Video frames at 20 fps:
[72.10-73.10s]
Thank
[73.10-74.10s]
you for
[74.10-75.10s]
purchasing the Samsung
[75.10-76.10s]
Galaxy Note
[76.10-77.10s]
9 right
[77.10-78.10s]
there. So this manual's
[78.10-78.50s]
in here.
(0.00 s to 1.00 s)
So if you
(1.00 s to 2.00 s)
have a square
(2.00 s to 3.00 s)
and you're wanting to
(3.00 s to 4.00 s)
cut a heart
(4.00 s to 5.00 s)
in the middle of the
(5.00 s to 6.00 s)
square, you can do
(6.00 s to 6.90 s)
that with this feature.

+ + + + +

* WORK TO COMPLETE
Only the lines from the one that contains "[75.10-76.10s]" to the end of the entries above should be given again, exactly and in full.

* PROBLEM SOLUTION
[75.10-76.10s]
Galaxy Note
[76.10-77.10s]
9 right
[77.10-78.10s]
there. So this manual's
[78.10-78.50s]
in here.
(0.00 s to 1.00 s)
So if you
(1.00 s to 2.00 s)
have a square
(2.00 s to 3.00 s)
and you're wanting to
(3.00 s to 4.00 s)
cut a heart
(4.00 s to 5.00 s)
in the middle of the
(5.00 s to 6.00 s)
square, you can do
(6.00 s to 6.90 s)
that with this feature.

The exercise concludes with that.